Глаша села к столу, и через минуту ее китайские глазки наполнились крупными слезами, которые несколько секунд дрожали на ресницах и потом быстро бежали ручейками по щекам к нежному, тоненькому подбородку.
– Черт ненавистный! – восклицала она сквозь зубы, доставая из кармана батистовый платок.
– Глаза видели, что покупали, сердиться не на кого, – спокойно отвечала Мила. – Не на кого, да и глупо, никто не виноват.
– Да и здесь не лучше было! наставления целый век слушать!
– Полно, пожалуйста; Господь с тобой: никто тебе не делает никаких наставлений.
– Еще бы!

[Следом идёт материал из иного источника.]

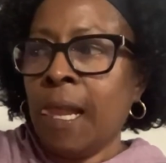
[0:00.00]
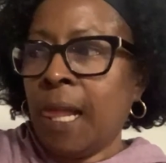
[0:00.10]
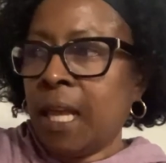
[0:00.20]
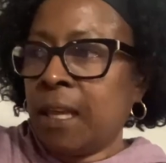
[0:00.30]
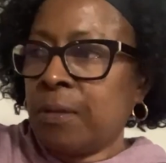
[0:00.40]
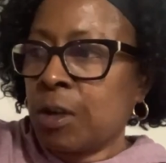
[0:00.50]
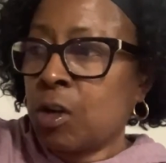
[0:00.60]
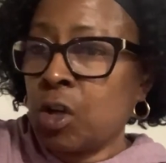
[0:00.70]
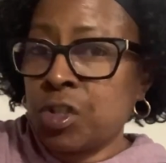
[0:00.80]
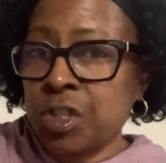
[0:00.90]
And the
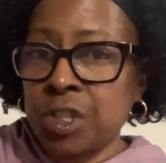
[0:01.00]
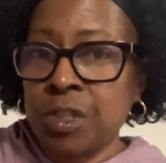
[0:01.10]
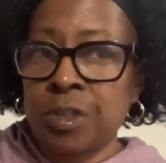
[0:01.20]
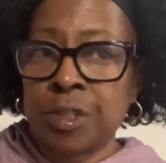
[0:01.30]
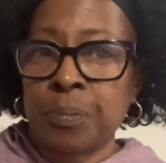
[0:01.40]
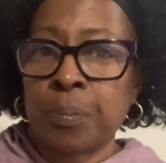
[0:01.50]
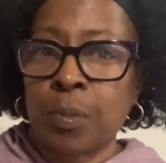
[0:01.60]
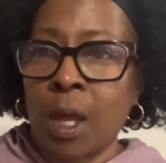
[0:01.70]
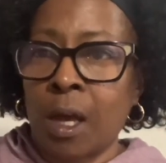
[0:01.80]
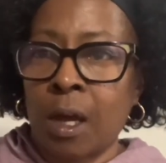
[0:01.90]
cushions,
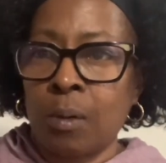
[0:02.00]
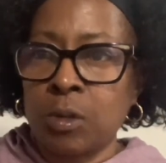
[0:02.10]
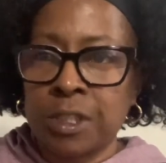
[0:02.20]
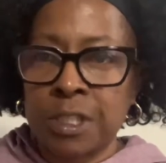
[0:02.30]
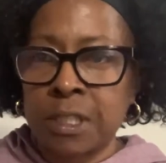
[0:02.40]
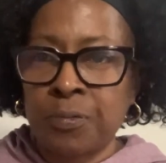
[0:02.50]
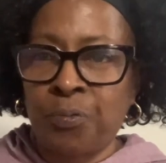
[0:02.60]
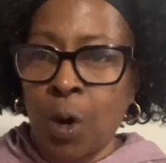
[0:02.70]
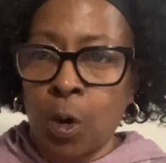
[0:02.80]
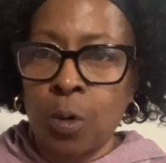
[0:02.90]
which is
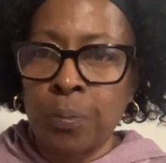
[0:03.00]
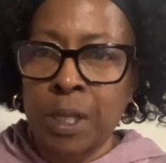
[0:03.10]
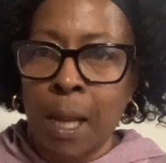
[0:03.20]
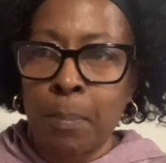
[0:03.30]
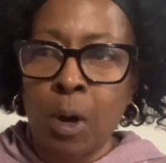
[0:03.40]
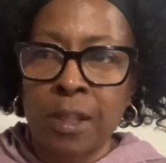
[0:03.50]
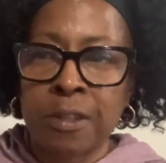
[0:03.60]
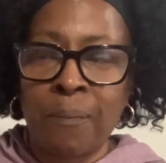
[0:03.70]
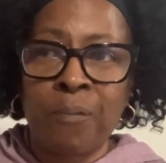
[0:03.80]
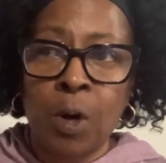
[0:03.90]
foam that I bought
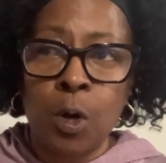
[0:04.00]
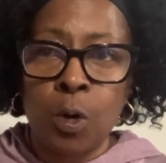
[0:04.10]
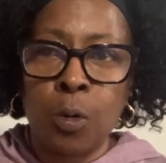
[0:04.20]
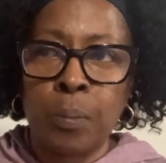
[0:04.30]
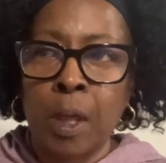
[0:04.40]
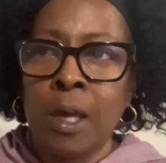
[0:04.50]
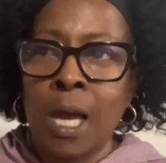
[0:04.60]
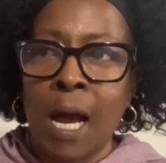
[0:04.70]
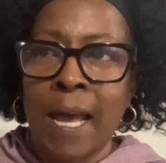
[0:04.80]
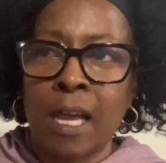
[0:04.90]
some foam.
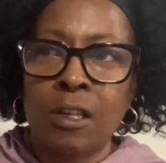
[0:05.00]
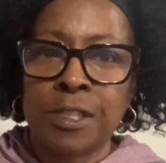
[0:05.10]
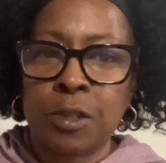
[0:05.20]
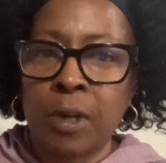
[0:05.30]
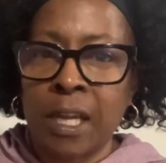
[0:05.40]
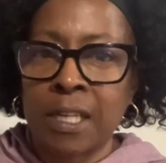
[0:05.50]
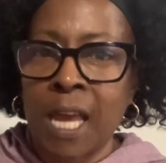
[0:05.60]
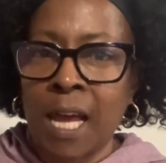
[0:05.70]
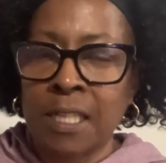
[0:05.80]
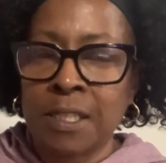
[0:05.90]
I also had
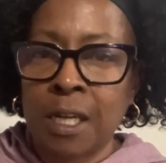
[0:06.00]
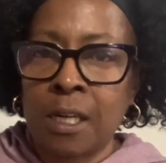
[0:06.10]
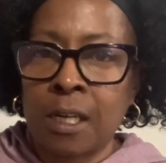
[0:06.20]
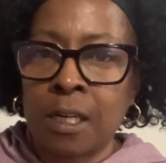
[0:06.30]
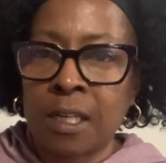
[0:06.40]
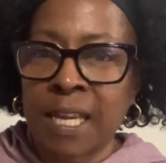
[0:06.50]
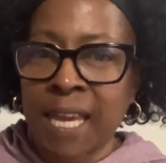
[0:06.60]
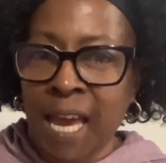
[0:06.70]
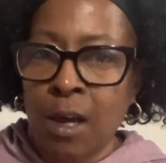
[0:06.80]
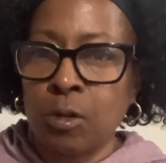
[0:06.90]
got a
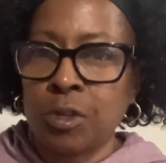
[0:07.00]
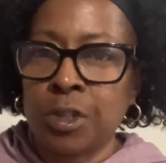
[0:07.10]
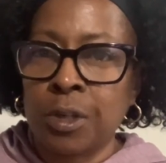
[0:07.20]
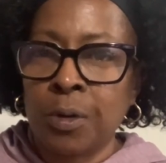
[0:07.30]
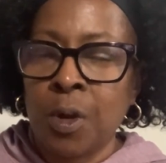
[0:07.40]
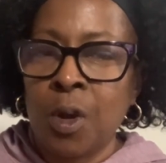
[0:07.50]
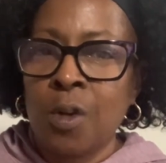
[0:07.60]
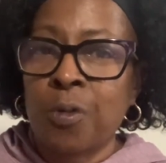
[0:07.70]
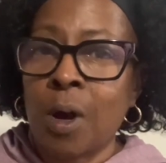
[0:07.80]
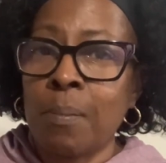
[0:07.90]
couch
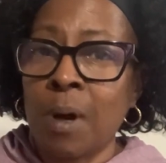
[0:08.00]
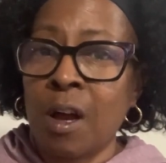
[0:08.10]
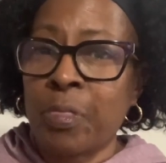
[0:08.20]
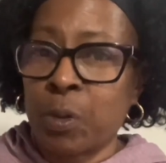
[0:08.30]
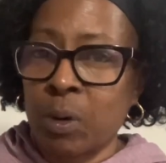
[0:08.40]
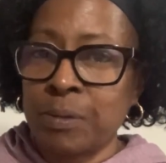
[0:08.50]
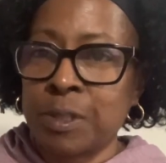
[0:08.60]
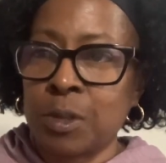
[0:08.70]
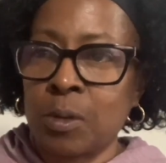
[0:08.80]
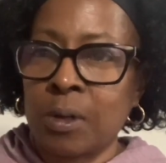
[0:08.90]
from a thrift
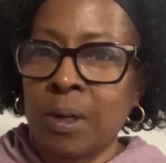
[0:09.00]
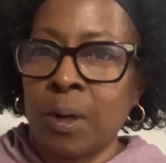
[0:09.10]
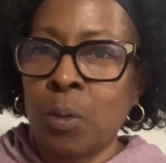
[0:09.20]
store.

Еще бы я теперь их слушала!
– Ну, так и говорить не о чем.
– Я о том говорю, что хитростей ваших я терпеть не могу; то она сама же первая его называла мне в глаза дураком и говорила, что выносить его не может; а теперь сама вдруг защитницей его сделалась. Не правда, скажешь?

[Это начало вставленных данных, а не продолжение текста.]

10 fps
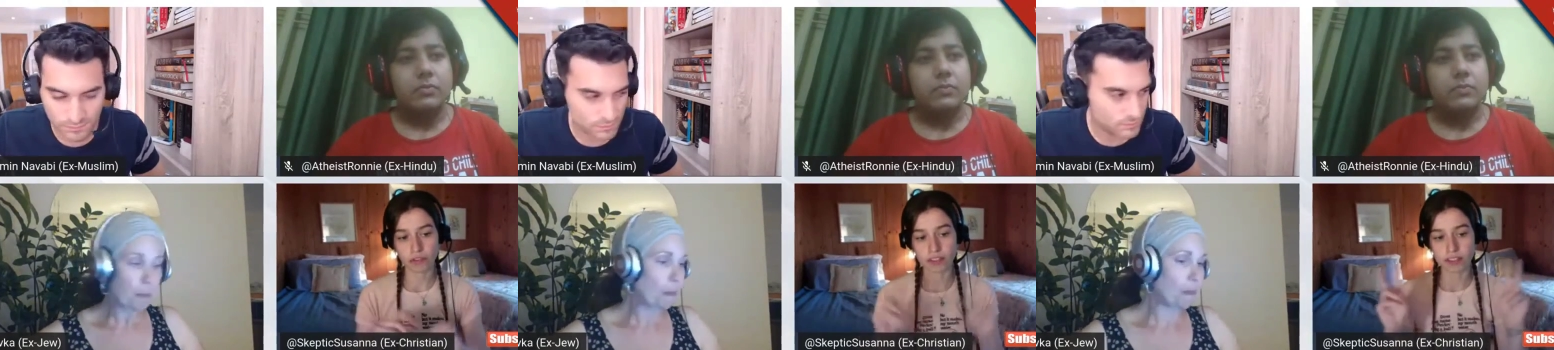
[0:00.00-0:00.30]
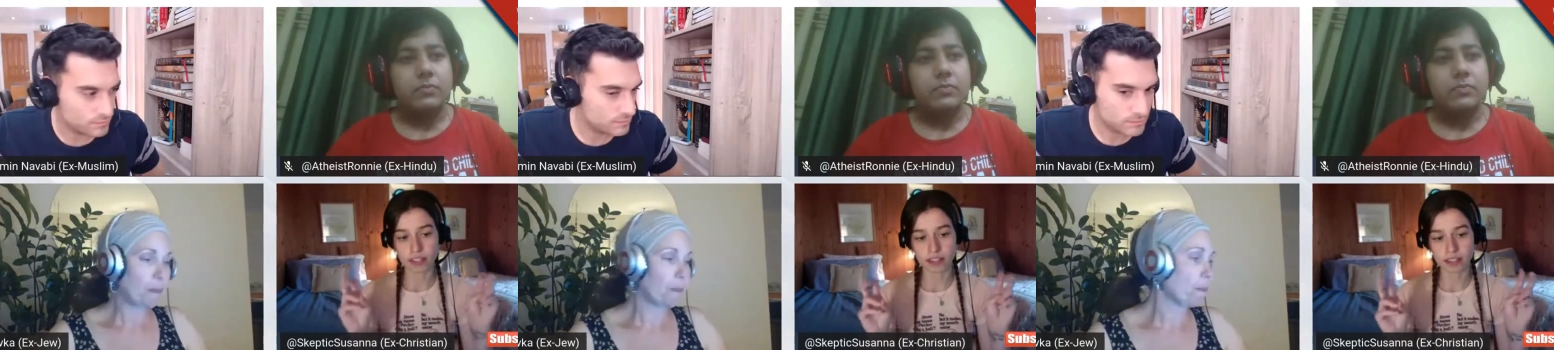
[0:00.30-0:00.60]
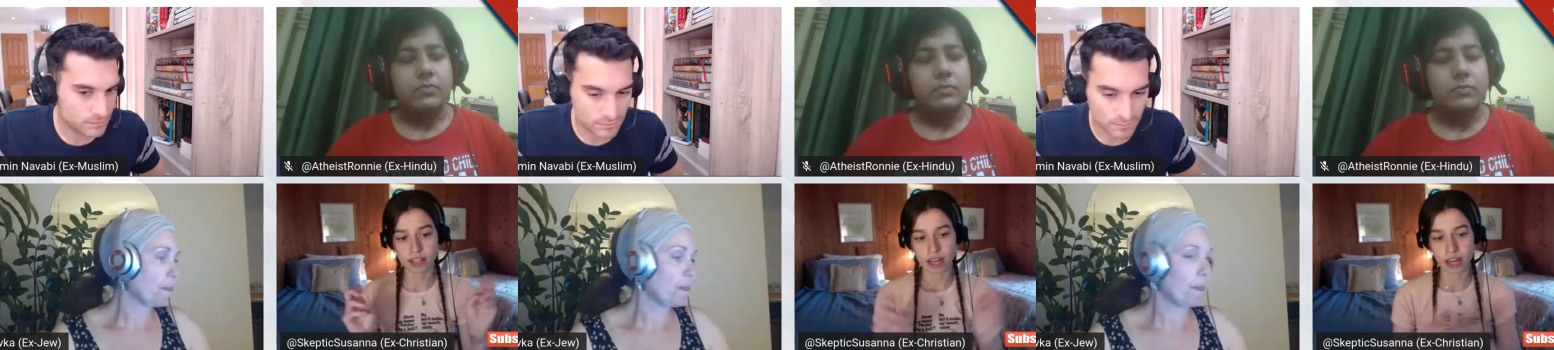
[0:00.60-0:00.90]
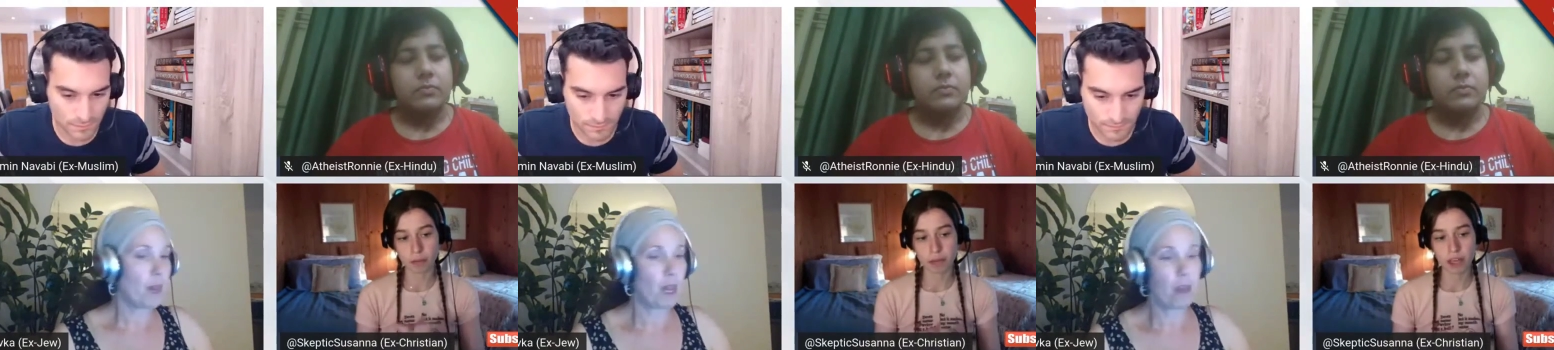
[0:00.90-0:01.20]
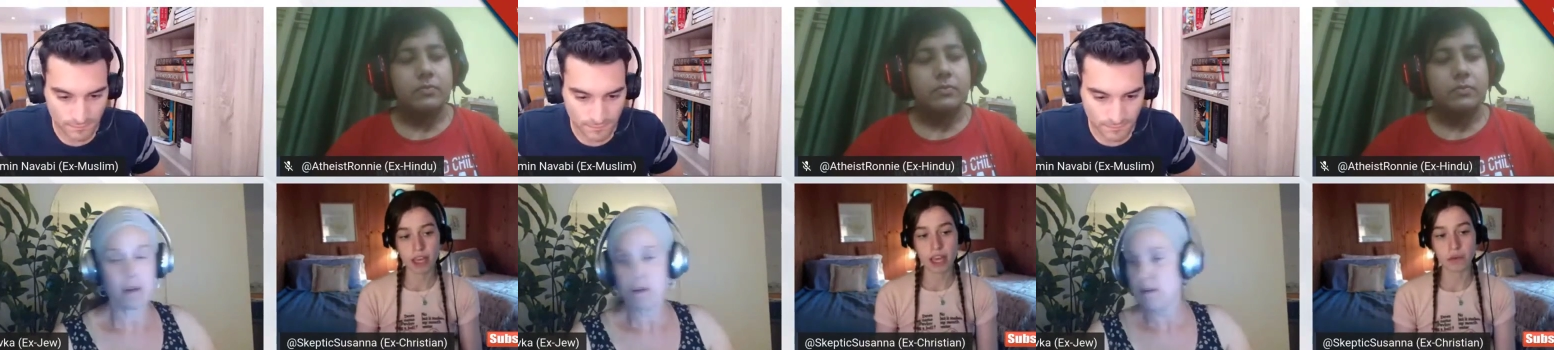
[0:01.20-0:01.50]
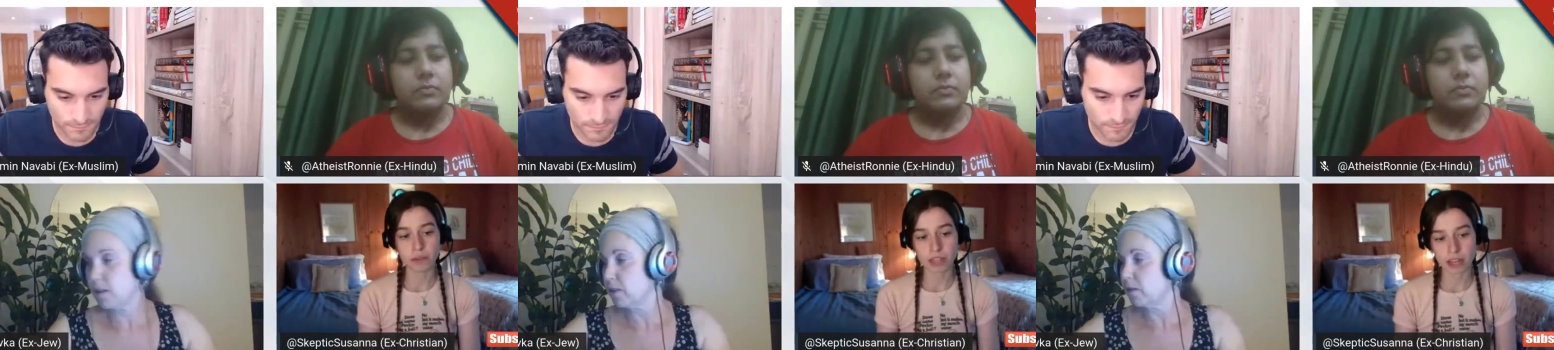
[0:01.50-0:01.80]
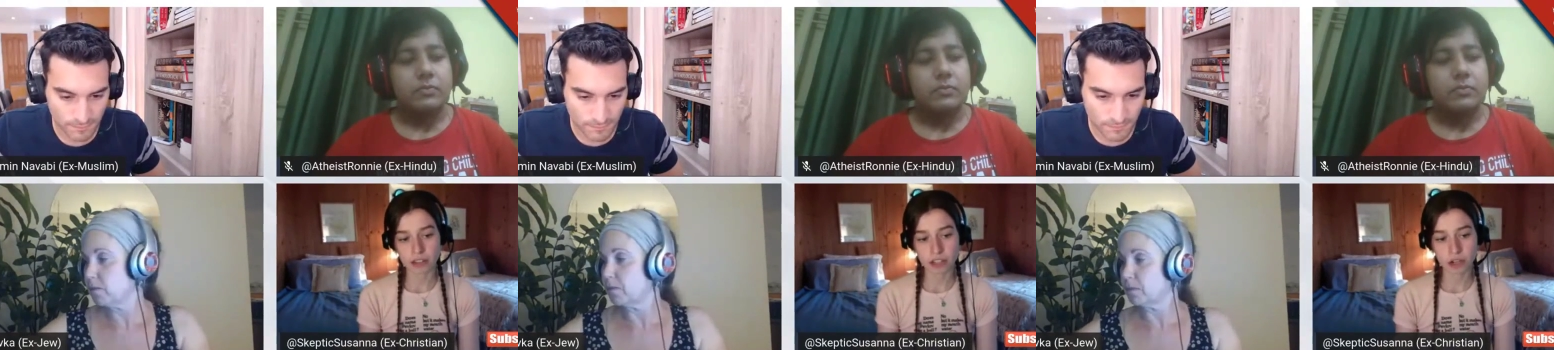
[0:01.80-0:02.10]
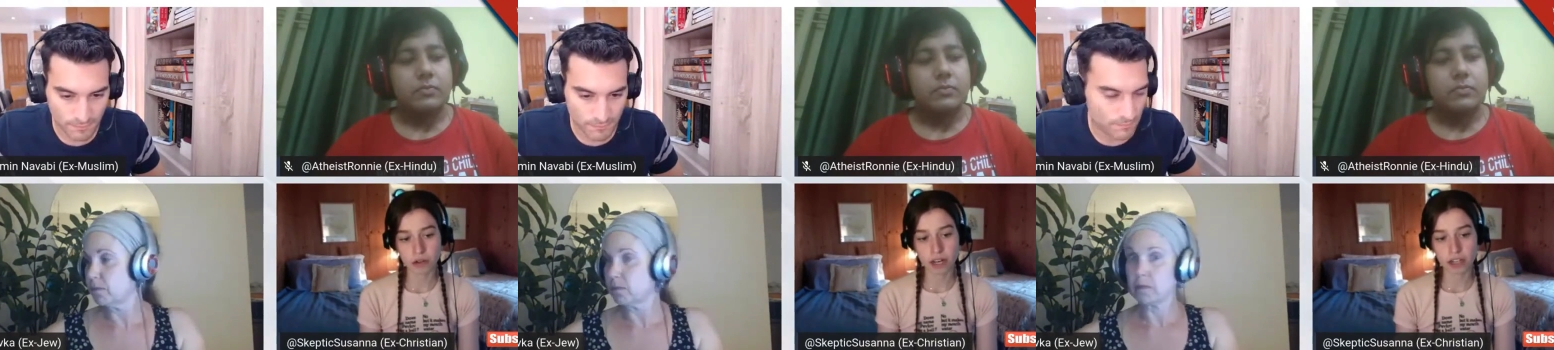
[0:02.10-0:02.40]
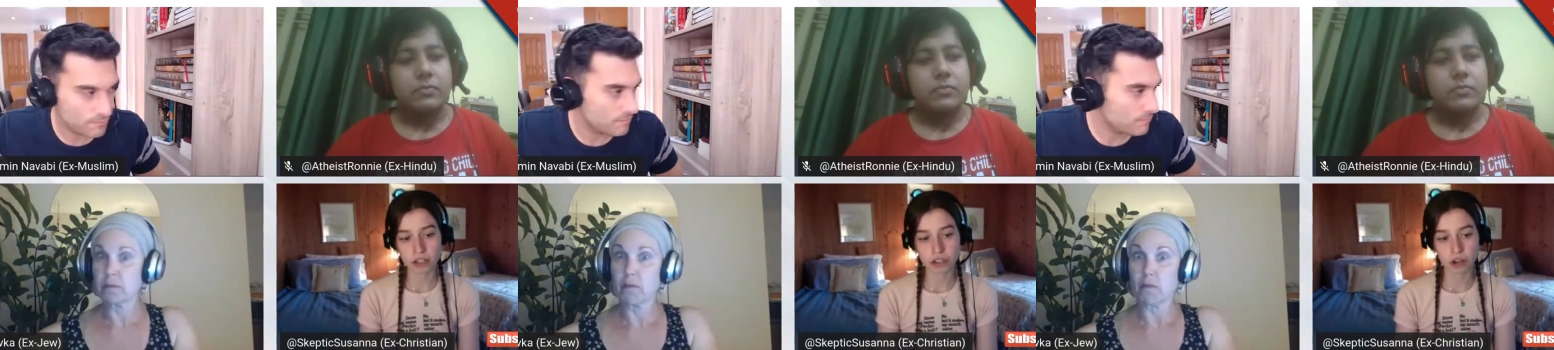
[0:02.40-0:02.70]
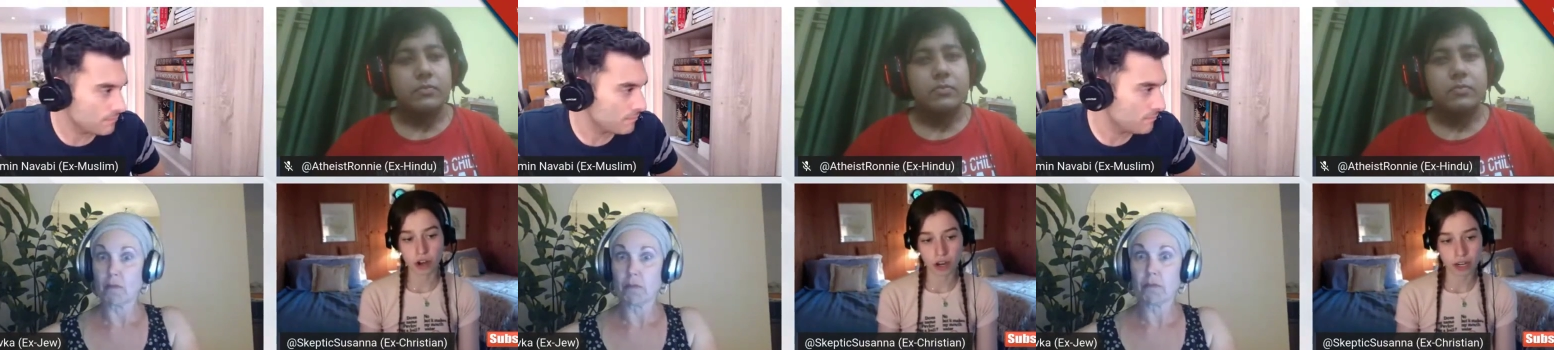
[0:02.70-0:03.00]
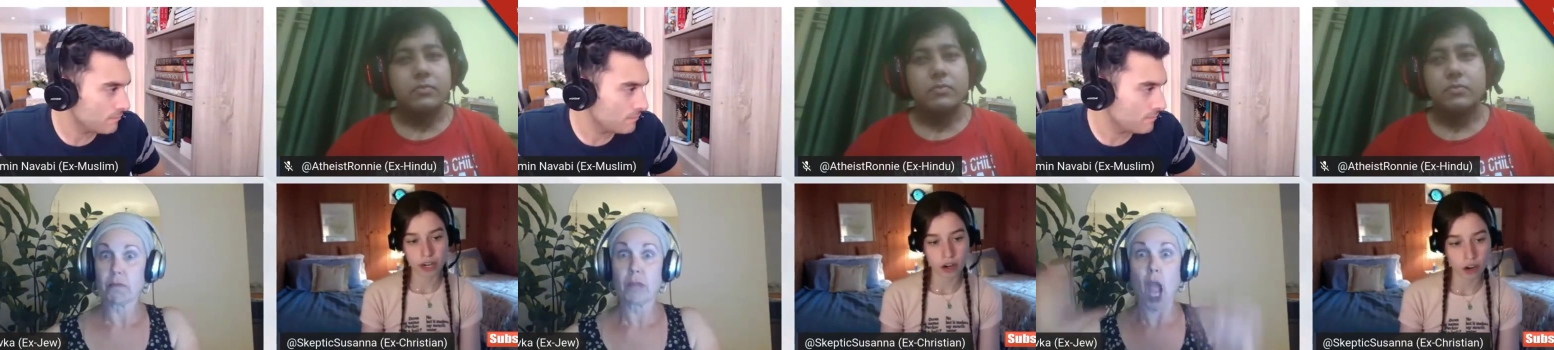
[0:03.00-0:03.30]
Speaker 1: for the sixth time and was executed at dawn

– Нет, правда. Когда ты вздумала выходить замуж, я тебе говорила, что он, по-моему, глуп; а когда ты все-таки вышла за него, мне об этом и говорить более нечего. Он твой муж, а ты моя сестра, и я его принимаю, вот и все.
Глаша так и вспыхнула.
– Пожалуйста, не читай мне своих рацей! – заговорила она, приподымаясь с места. – Муж, муж, муж!.. посмотрим еще, какой у тебя муж будет? посмотрим еще, за кого ты сама выйдешь?
Вспыхивала на этот раз и Мила и чувствовала себя способной сказать сестре очень едкую дерзость, но ограничивалась тем, что говорила: слава богу, что уж за Митрофана Михайлыча не могу выйти.
– А вас, – обращалась непосредственно затем Глаша к Пизонскому, – вас я, дядя, покорно прошу не оставлять его у себя ночевать, я не хочу, чтобы его там на бакше видели.
– Я, дитя мое, его не оставляю; он сам остается, – отвечал кротко Пизонский.
– Извольте посылать его домой.
– И даже не раз посылаю, да нейдет.
– Гоните его долой оттуда.
– О, Господи! да что ж это за несправедливость! – вмешивалась, не утерпев, Мила. – Что же он в самом деле мешает чему-нибудь, что ли, что у дяди переночует? Что мы над ним, опекуны, что ли? И какое тебе-то до этого дело? Да Бог с ним: пусть он себе ночует с дядей, если ему это нравится. Не пойму я тебя, ей-богу! По-моему бы, если ты его так не терпишь, так тебе должно быть все равно. Лучше вот не обижай его хоть при детях, по крайней мере; это гораздо лучше будет, а он уж какой зародился, такой уж и будет: перебьет нынешний год все щелкунчики, дождется на будущий год новых и опять будет щелкать.